Visible Stars: New and Selected Poems

Description

115 pages
$12.95
ISBN 0-919754-55-4
DDC C811'.54

Year

1995

Contributor

Reviewed by Roger Nash

Roger Nash is a professor of philosophy at Laurentian University, and
the editor of Spring-Feaver: An Anthology of Poems from the Ontario
Division of the League of Canadian Poets.

Review

Like the metaphysical poets, Bruce Whiteman is concerned with
integrating thought and passion. The two are wondrously fused in a
number of poems. “Ayre” reflects on the limits of language in love,
when words become sighs. The poem sequence “A Nature Murder”
provides a series of Wittgenstein-like snapshots of possible ways of
reconceiving things.
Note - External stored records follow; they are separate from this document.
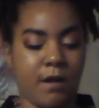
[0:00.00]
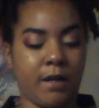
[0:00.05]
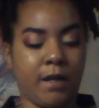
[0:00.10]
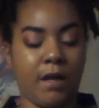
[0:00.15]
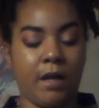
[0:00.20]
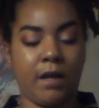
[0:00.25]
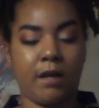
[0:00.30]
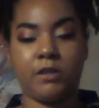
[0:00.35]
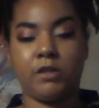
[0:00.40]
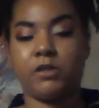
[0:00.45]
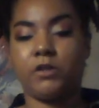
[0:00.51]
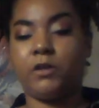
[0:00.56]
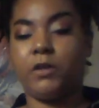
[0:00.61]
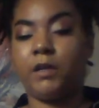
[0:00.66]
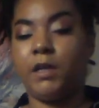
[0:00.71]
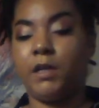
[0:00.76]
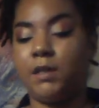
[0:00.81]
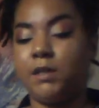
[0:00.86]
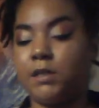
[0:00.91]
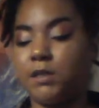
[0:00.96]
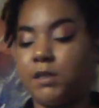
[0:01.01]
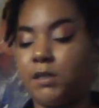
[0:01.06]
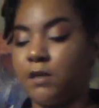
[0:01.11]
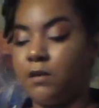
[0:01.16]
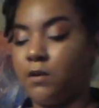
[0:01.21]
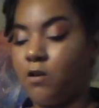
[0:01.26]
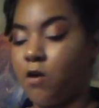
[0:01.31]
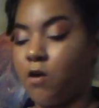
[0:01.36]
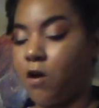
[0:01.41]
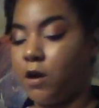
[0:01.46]
Cancer is
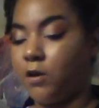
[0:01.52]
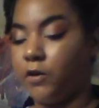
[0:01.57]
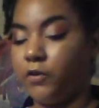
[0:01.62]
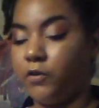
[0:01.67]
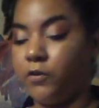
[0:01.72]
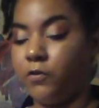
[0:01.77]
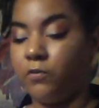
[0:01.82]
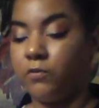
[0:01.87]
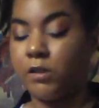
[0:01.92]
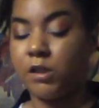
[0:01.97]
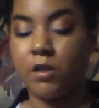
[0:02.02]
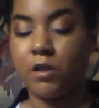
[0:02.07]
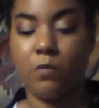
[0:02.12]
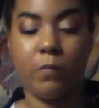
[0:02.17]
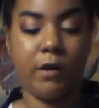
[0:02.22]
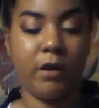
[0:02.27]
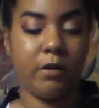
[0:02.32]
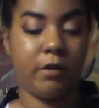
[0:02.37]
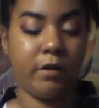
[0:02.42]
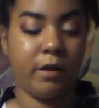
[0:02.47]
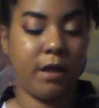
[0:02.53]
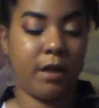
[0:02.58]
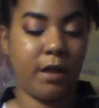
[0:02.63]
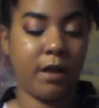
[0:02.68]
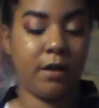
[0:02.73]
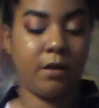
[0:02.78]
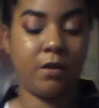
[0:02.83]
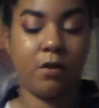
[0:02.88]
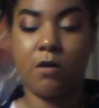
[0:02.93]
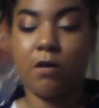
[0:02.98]
cardinal. So we're
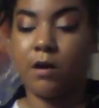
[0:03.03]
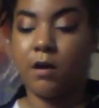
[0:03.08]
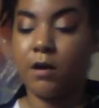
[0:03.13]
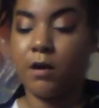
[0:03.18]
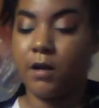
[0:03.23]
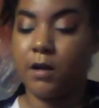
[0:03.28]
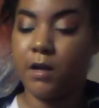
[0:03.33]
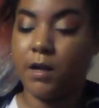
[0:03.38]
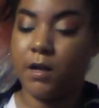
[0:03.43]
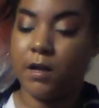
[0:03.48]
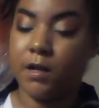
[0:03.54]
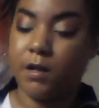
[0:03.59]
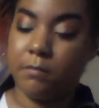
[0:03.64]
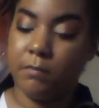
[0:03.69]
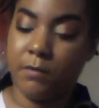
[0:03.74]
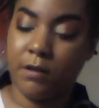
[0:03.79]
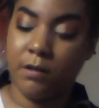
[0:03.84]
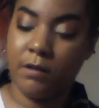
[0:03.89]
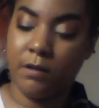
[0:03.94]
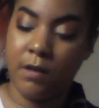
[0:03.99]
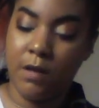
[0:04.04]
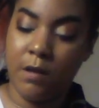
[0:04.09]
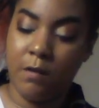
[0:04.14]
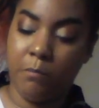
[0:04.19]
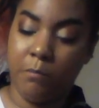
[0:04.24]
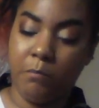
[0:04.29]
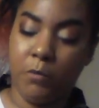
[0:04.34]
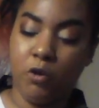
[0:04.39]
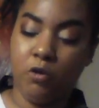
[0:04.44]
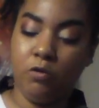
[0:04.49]
in our
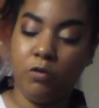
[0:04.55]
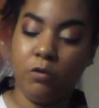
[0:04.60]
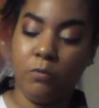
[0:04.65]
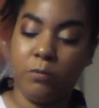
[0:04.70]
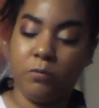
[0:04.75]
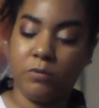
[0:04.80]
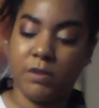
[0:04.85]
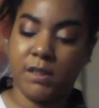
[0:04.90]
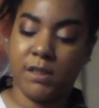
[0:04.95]
mutableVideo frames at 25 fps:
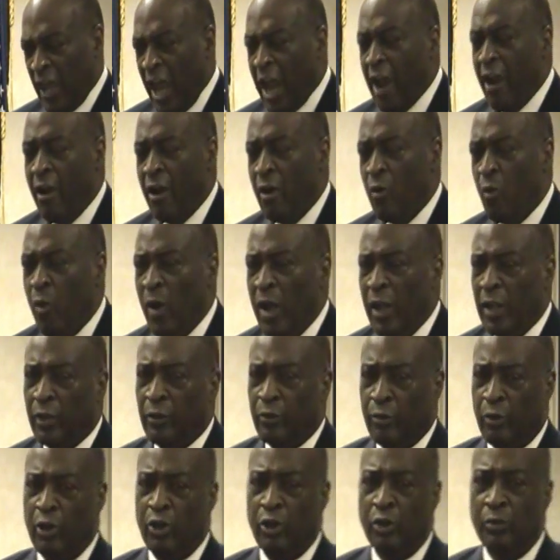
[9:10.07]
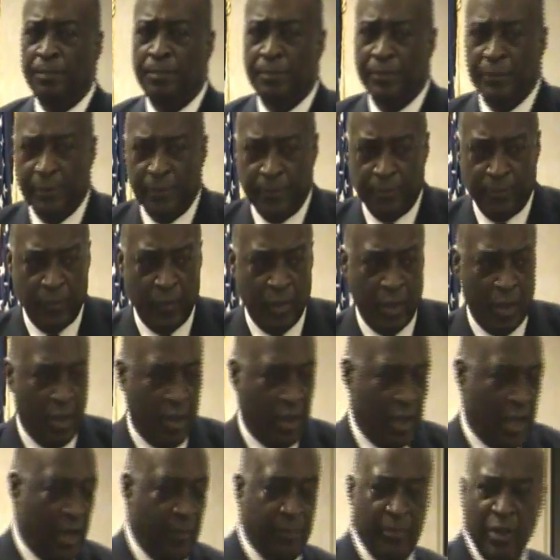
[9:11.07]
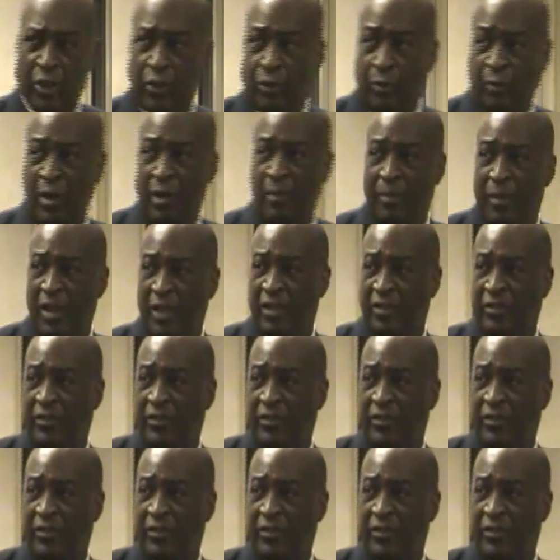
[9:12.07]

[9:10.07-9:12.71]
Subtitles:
The Aaron Wheeler group, and I'll be 3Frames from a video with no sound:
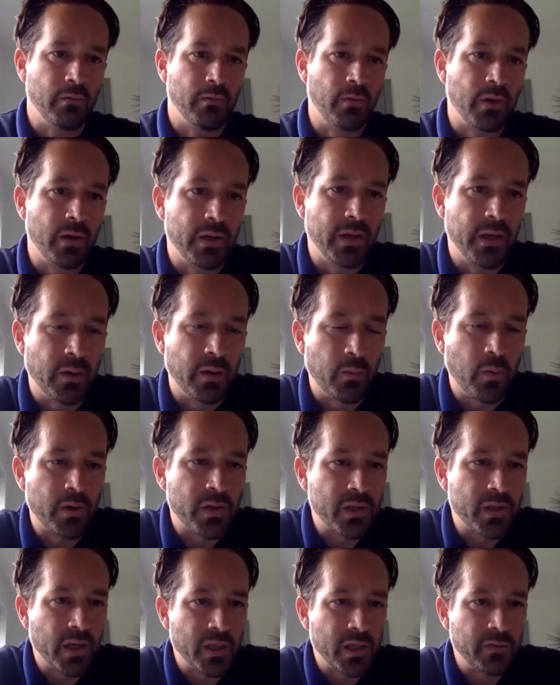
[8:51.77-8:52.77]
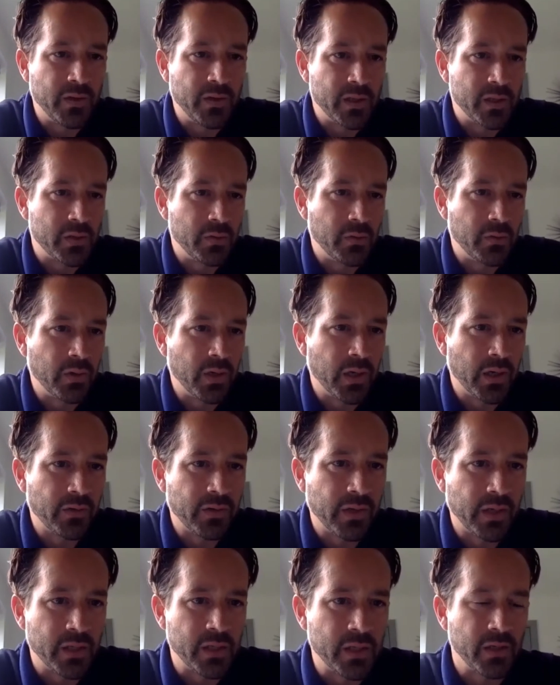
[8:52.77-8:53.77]
you know, one size fits all kind of
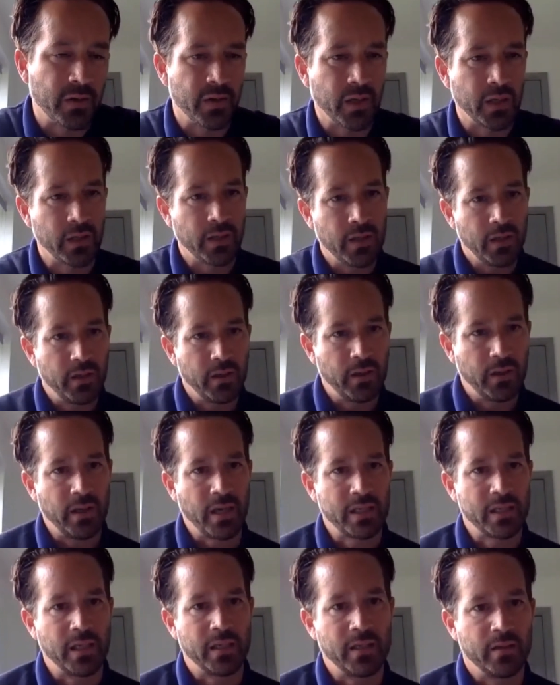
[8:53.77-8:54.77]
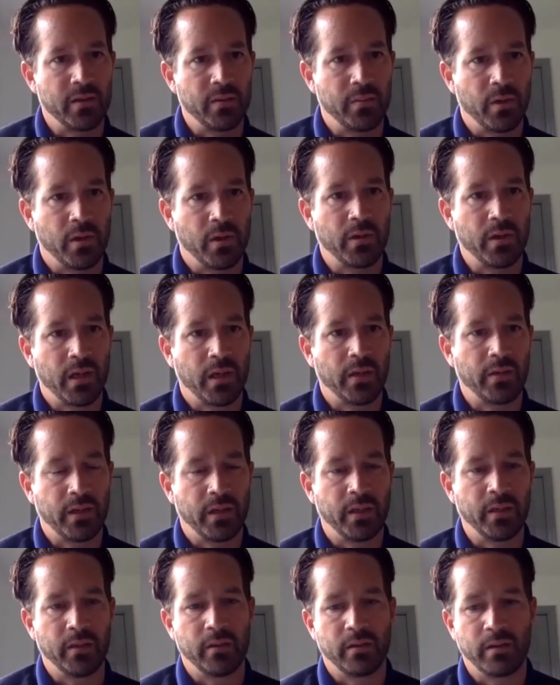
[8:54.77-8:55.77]
thing. So I think at that end of the market, I
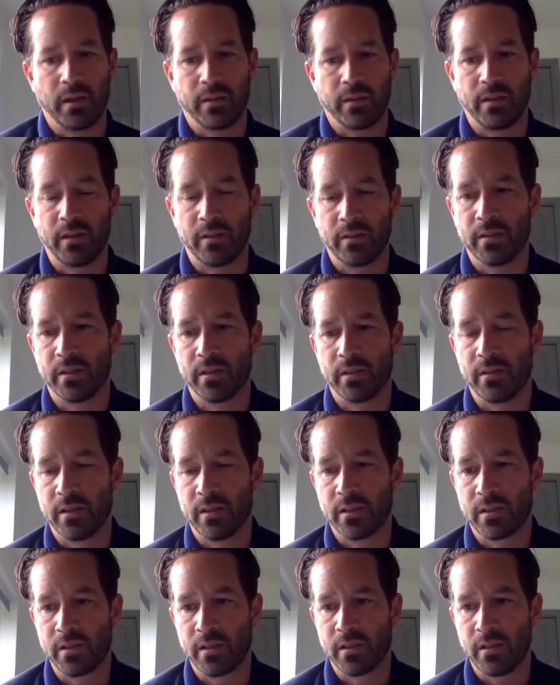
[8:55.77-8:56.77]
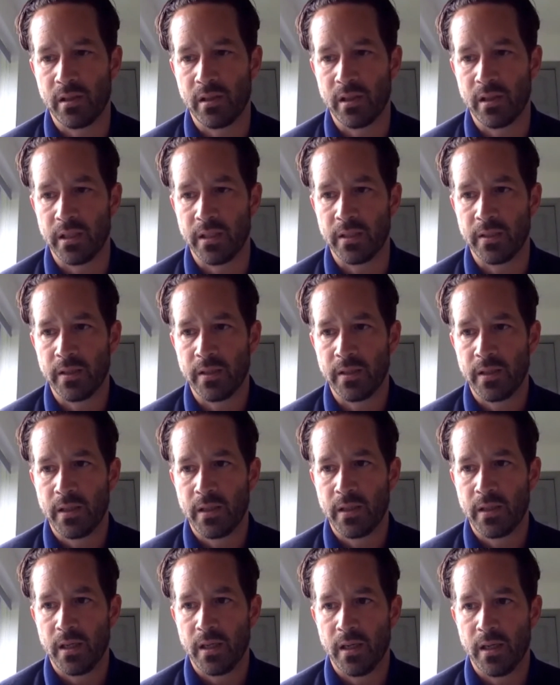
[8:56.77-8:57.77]
think there's certainly,
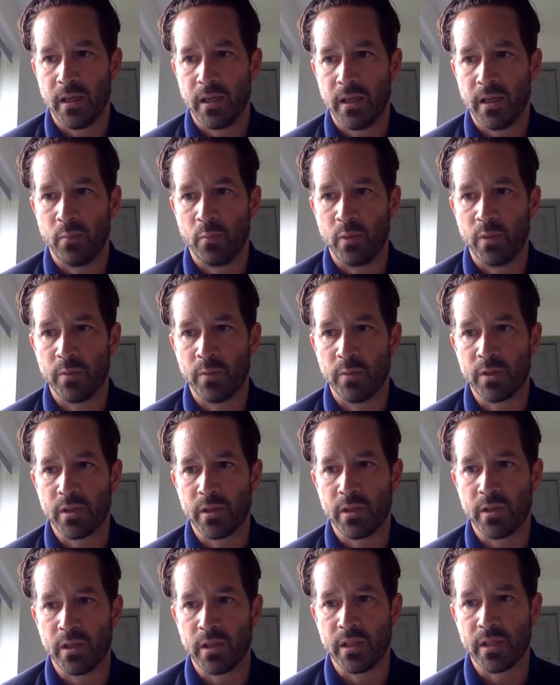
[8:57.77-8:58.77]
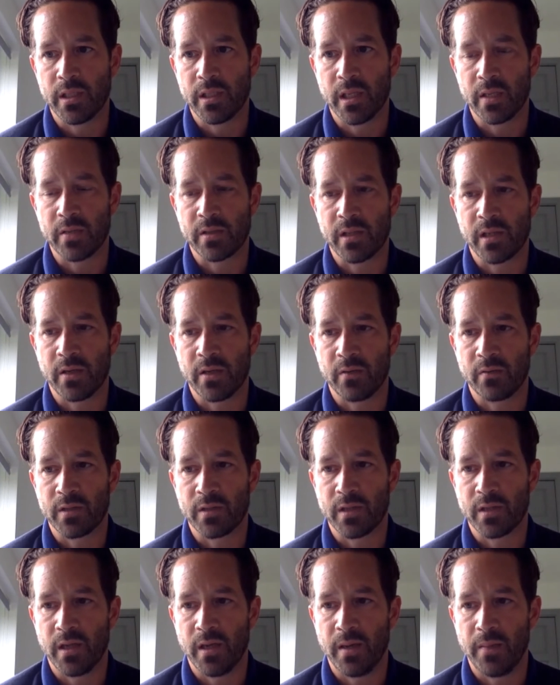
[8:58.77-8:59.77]
we would certainly see ourselves,
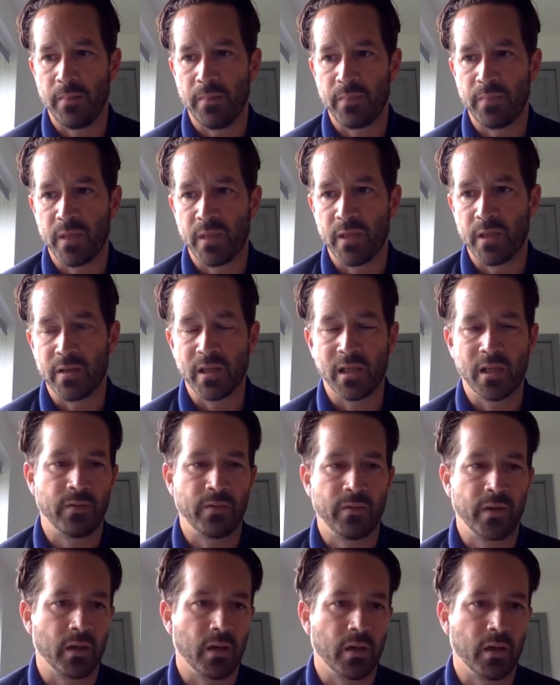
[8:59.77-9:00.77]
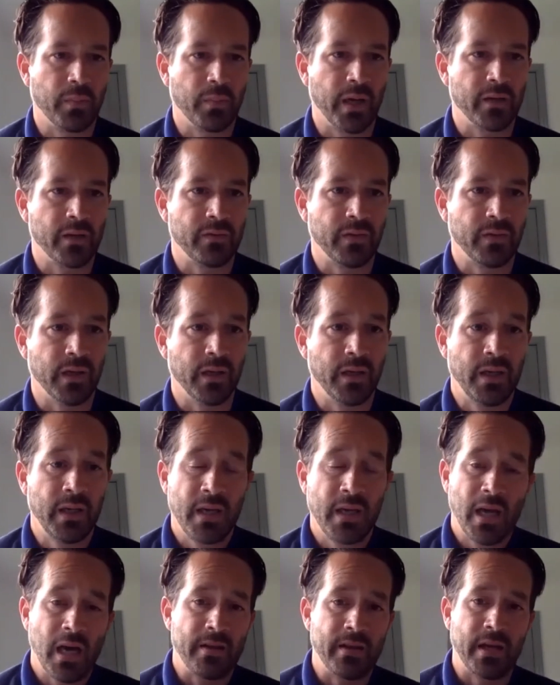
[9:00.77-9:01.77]
you know, delivering a lot of benefit.
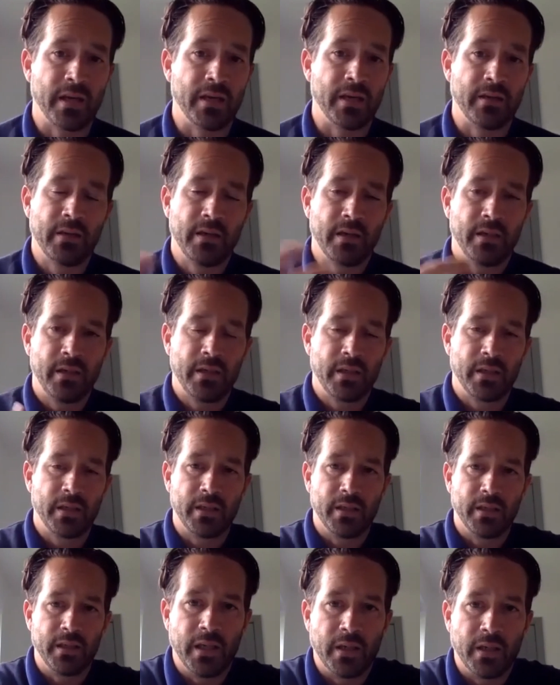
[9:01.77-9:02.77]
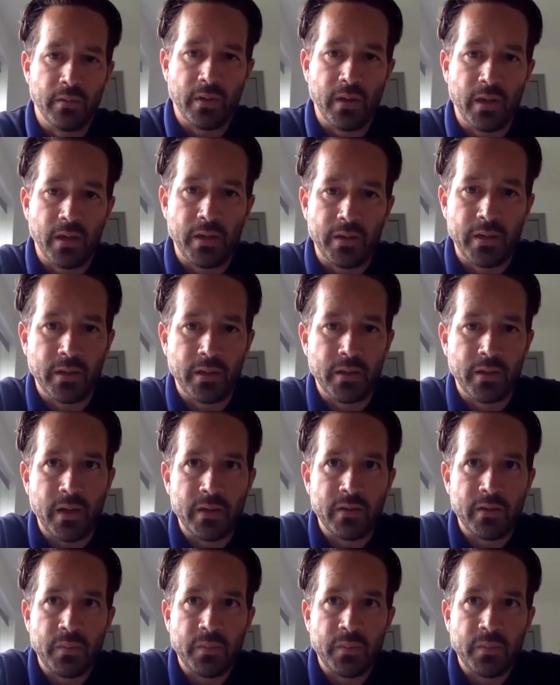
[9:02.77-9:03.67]
And then, you know, at the other end of the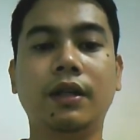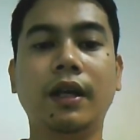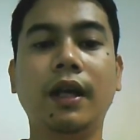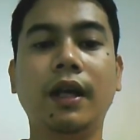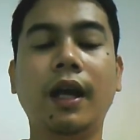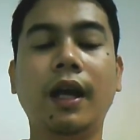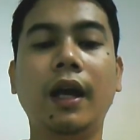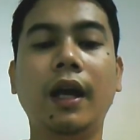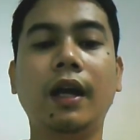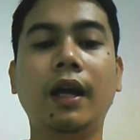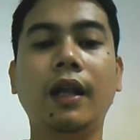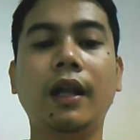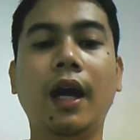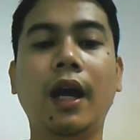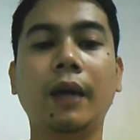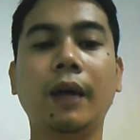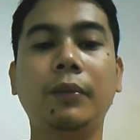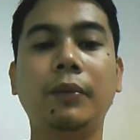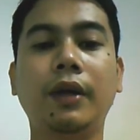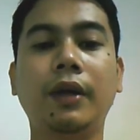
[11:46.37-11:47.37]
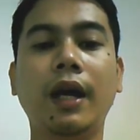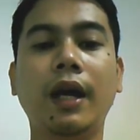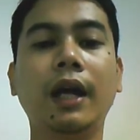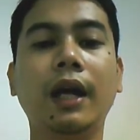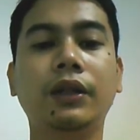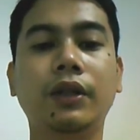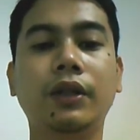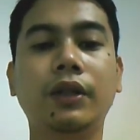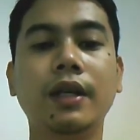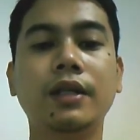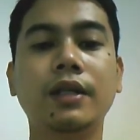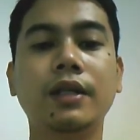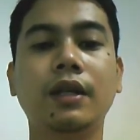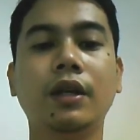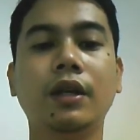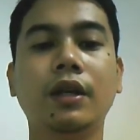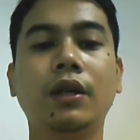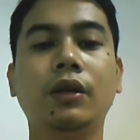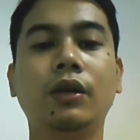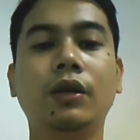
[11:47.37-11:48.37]
Dedicated IP address,
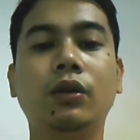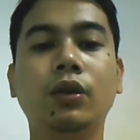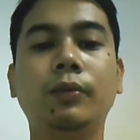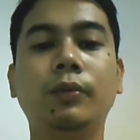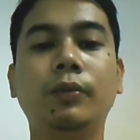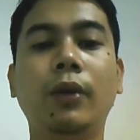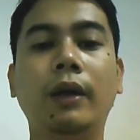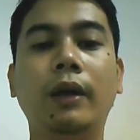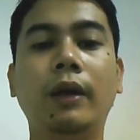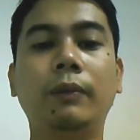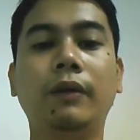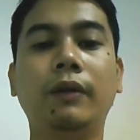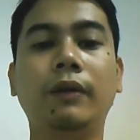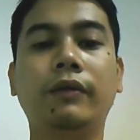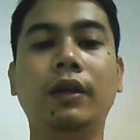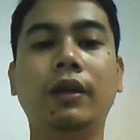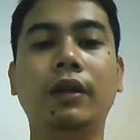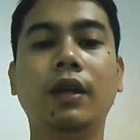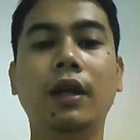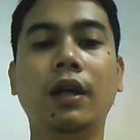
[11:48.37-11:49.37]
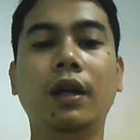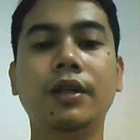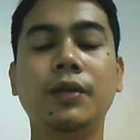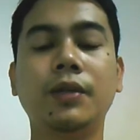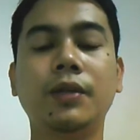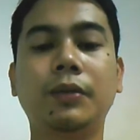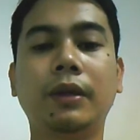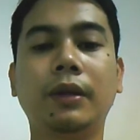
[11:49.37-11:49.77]
$2.50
Here the starry heavens become a “series of
hinges,” antagonisms between literature and philosophy are healed, and
conventional boundaries between poetry and prose transcended. Elsewhere
the conceptual snapshots collapse into internal contradiction. People
are reduced to Cartesian points of consciousness, and the “outer”
world is regarded as an unworthy poetic subject. The result is a poetry
weakened by hazy abstractions and bereft of passion or context. Whiteman
seems to recognize this when speaking of language that produces only a
“jumble.” Visible Signs is the work of an individual who appears to
be working his way through a poetic crisis.